In Ottumwa, Iowa: it is unlawful for a man to wink at any woman that he does not know.
In Los Angeles: you cannot bathe two babies in the same tub at the same time.
In Zion, Illinois: it is illegal to give lighted cigars to dogs, cats, and other animals kept as pets.
In Carmel, New York: a man cannot go outside while wearing a jacket and trousers that do not match.
In St. Louis: it's illegal to sit on the kerb of any city street and drink beer from a bucket.
In Baltimore, Maryland: it's illegal to throw bales of hay from a second-storey window within the city-limits.
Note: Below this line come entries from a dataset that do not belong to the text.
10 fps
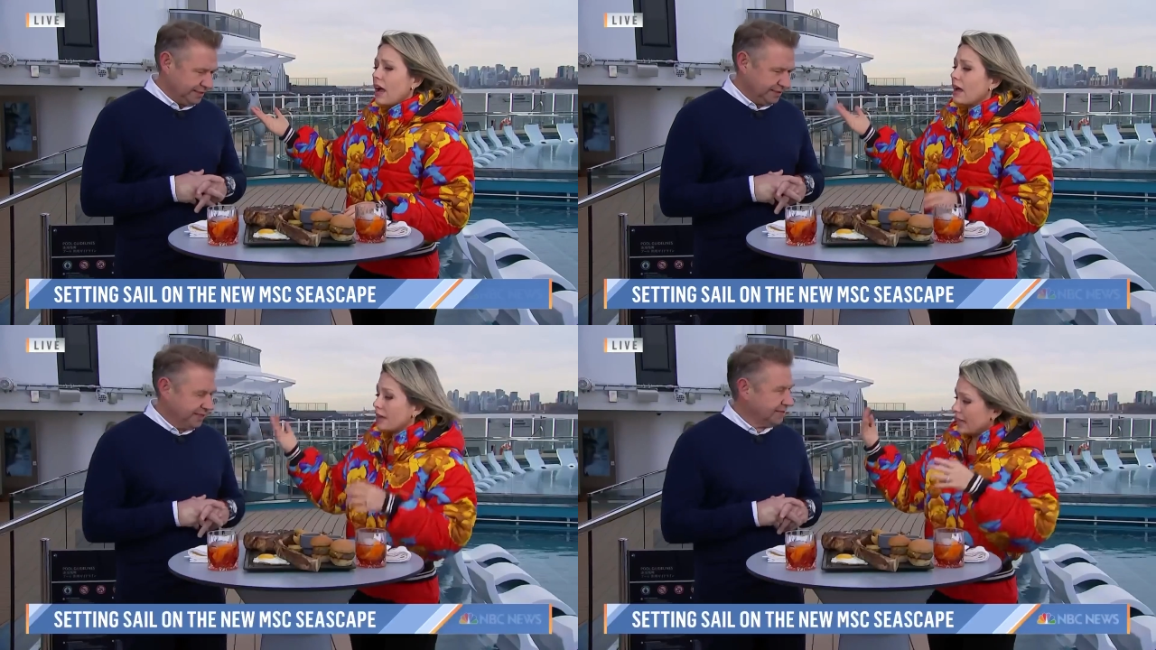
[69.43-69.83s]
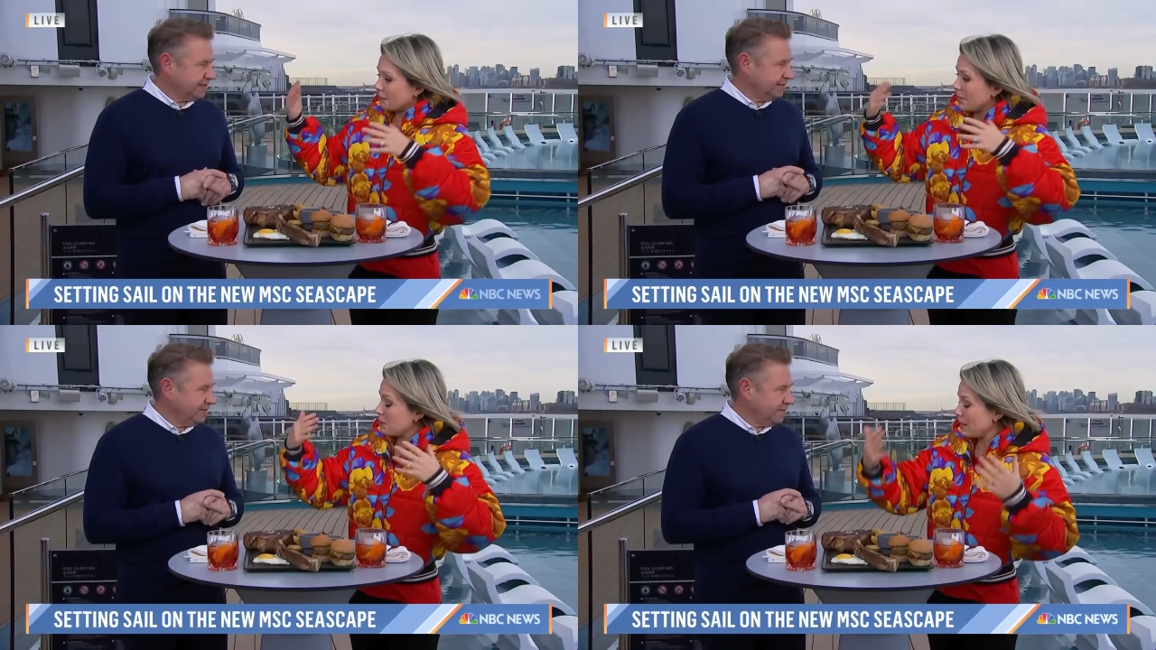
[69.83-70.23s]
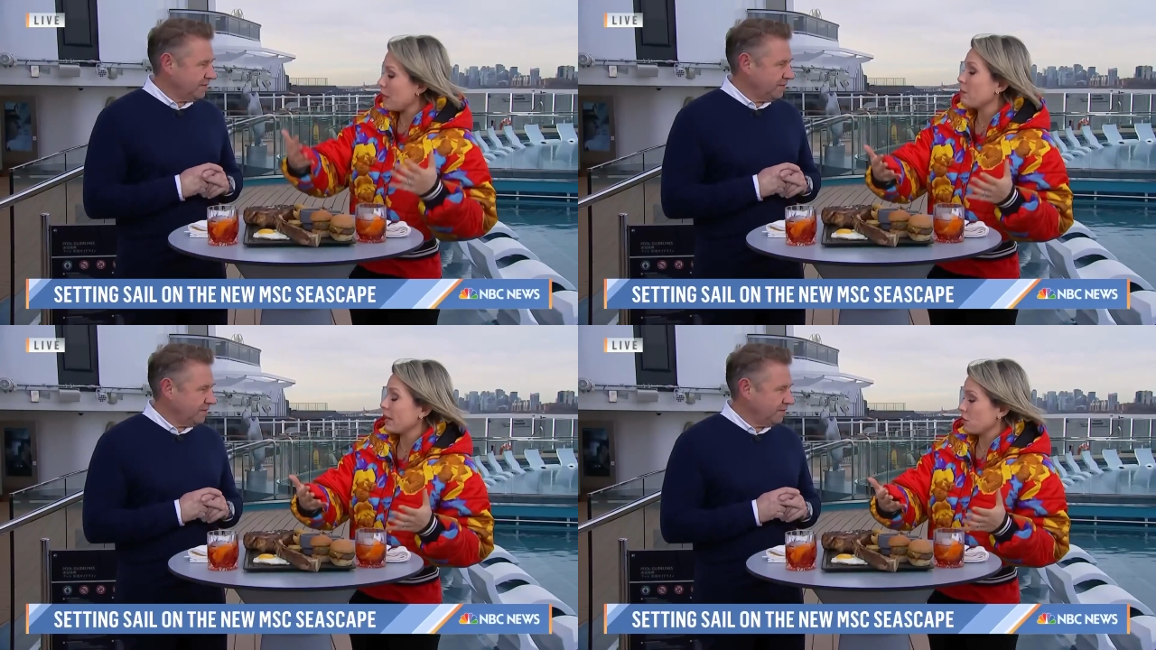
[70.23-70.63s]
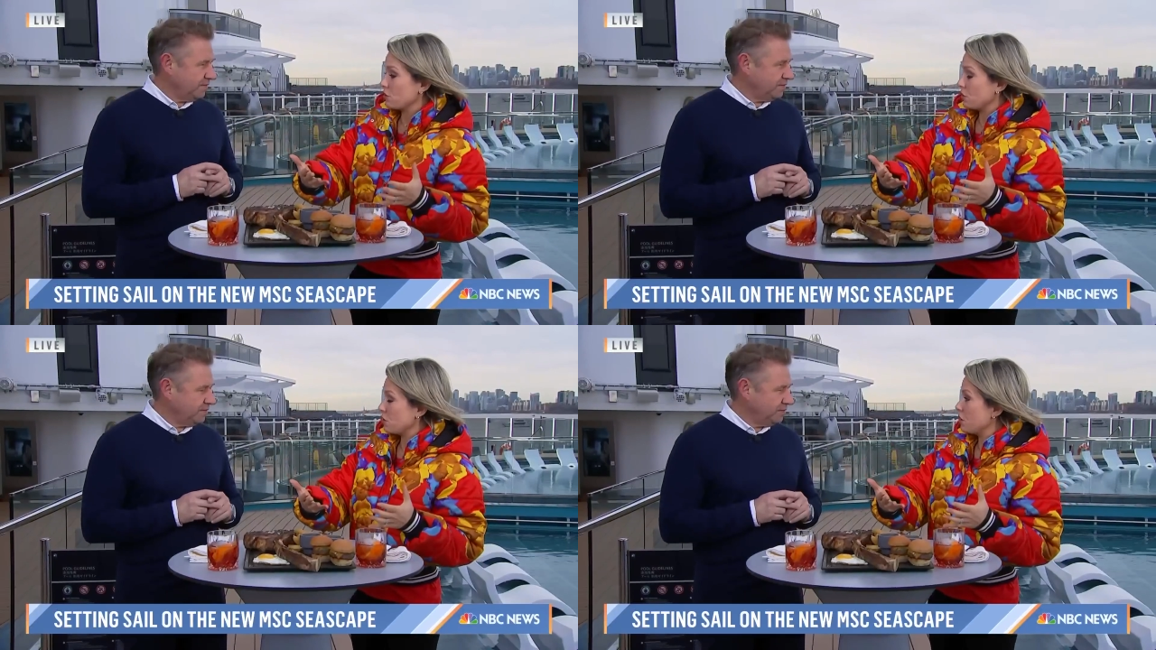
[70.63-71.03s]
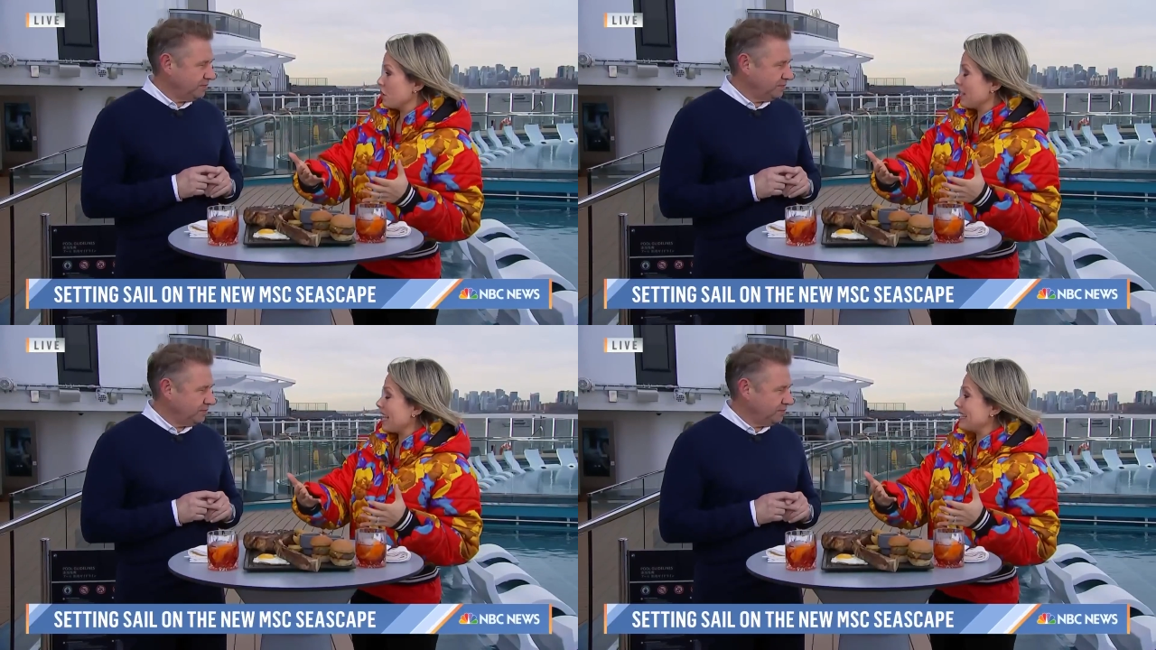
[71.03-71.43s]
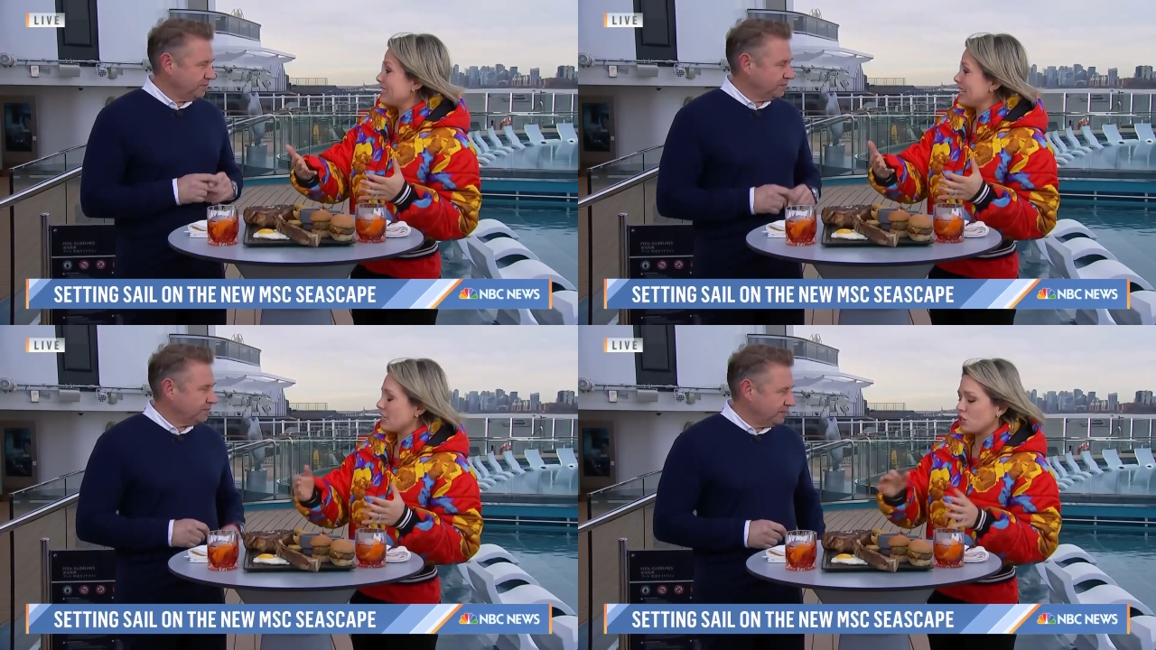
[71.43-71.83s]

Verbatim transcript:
Speaker 1: Uh, yes. That's now being introduced to the United States.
It's also illegal to take a lion to the cinema.
In Carrizozo, New Mexico: it's forbidden for a female to appear unshaven in public (includes legs and face.)
In Michigan: a woman isn't allowed to cut her own hair without her husband's permission.
In New York: it is against the law to throw a ball at someone's head for fun.
The state of Washington has passed a law stating that it is illegal to paint polka dots on the American flag.
In order for a pickle to be officially considered a pickle in Connecticut, it must bounce.
If you sell hollow logs in Tennessee, you are breaking the law.
Oklahoma forbids a person from taking a bite out of another person's hamburger.
Selling doughnut holes in Leigh, New England, is forbidden.
In North Carolina: it is against the law to use elephants to plough cotton fields.
In Pennsylvania: cars travelling on country roads at night must send up a rocket every mile, then wait ten minutes for the raod to clear.
In Utah: it is against the law to fish from horseback.
In South Bend, Indiana: back in 1924, a moneky was convicted the crime of smoking a cigarette and was sentenced to pay a 25 dollar fine and the trial costs.
In Oklahoma: Harthahorne City Ordinance, Section 363, states that it shall be unlawful to put any hypnotized person in a display window.
........... And finally..........
In Gary, Indiana: people are prohibited from attending a cinema and from riding public transport within four hours of eating garlic.
Please note this material has been produced for the sole purpose of fun.